**YOUR ASSIGNMENT**
In the entries below, find each line with the string "frames" and copy it.
[[ LISTED RECORDS open ]]
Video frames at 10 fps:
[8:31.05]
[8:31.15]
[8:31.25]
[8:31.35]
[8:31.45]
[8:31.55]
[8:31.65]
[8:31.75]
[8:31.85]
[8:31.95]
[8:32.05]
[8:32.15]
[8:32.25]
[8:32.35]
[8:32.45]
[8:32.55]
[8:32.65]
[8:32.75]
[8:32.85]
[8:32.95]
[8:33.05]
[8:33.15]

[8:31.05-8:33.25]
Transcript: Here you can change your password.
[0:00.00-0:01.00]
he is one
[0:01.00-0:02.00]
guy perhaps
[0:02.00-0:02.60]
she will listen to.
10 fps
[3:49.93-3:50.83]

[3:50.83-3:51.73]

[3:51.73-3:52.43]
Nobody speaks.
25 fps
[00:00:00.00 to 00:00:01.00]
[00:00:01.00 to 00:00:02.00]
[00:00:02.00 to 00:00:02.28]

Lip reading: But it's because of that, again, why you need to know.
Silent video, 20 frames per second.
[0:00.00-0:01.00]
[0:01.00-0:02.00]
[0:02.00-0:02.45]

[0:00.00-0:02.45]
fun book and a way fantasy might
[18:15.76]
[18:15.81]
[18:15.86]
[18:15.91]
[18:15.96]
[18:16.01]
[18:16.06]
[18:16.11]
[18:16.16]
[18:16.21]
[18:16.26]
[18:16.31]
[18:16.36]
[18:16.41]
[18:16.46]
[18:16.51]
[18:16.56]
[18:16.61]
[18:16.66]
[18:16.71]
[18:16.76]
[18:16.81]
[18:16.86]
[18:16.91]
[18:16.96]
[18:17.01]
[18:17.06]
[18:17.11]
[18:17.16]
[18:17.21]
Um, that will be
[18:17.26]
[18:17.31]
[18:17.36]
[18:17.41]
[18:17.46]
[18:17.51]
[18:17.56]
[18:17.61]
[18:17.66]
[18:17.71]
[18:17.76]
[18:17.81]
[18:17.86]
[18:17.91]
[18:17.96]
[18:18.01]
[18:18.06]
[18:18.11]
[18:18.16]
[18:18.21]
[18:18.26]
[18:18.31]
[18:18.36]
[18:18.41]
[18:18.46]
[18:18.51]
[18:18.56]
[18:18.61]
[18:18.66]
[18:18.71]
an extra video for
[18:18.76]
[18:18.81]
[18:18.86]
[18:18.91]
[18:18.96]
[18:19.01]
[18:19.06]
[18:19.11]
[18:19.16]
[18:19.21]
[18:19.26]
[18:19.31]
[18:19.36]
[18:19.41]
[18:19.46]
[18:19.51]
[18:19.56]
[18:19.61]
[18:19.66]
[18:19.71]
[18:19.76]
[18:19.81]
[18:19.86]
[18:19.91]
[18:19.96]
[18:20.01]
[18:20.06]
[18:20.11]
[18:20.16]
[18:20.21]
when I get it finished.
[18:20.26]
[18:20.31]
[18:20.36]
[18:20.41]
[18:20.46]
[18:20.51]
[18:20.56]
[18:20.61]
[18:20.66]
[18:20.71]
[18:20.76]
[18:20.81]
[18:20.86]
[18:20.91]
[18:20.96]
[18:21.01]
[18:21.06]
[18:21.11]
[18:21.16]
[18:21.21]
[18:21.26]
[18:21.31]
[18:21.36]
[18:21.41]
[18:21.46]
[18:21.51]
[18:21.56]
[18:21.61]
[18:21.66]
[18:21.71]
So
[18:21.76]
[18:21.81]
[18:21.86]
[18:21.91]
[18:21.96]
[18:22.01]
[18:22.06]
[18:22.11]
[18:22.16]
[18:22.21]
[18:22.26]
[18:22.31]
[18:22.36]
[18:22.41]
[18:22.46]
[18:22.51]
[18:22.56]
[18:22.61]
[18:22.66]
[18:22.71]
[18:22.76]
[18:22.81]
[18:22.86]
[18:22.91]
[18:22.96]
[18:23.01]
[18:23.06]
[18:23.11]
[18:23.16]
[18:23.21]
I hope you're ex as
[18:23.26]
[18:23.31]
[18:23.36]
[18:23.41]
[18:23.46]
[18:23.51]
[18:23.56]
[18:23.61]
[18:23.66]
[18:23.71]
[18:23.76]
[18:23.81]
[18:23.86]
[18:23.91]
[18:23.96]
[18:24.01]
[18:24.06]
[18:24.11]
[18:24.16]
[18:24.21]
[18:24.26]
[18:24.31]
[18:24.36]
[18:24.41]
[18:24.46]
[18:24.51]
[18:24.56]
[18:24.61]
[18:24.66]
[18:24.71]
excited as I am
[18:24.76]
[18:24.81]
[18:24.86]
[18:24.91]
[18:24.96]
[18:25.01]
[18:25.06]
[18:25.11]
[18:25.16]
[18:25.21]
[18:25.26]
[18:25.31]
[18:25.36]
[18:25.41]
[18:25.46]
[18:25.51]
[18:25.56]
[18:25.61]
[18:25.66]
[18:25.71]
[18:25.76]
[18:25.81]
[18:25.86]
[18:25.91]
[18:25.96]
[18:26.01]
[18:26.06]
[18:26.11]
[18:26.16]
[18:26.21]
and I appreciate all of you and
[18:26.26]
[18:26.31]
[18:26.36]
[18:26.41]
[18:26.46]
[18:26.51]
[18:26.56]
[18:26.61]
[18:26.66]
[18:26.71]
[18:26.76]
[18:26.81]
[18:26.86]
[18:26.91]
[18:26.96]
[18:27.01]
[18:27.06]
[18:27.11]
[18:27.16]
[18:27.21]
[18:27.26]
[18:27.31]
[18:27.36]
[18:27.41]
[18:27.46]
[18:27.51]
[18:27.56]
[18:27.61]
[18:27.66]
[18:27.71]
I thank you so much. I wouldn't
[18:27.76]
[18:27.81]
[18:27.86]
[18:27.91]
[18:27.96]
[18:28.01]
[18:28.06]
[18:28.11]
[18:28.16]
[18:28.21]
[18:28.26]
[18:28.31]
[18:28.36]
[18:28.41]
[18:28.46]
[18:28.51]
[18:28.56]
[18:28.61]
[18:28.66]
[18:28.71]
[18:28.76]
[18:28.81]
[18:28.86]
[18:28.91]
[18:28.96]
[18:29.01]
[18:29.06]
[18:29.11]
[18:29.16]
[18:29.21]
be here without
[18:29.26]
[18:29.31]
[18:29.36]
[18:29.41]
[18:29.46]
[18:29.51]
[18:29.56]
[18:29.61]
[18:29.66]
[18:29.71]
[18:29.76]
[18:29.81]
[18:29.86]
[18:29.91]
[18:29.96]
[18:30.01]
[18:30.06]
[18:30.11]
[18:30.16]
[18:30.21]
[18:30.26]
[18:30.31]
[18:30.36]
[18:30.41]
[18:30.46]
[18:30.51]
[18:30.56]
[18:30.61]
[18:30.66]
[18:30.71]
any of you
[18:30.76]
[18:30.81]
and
[[ LISTED RECORDS closed ]]
**TASK SOLUTION**
Video frames at 10 fps:
Silent video, 20 frames per second.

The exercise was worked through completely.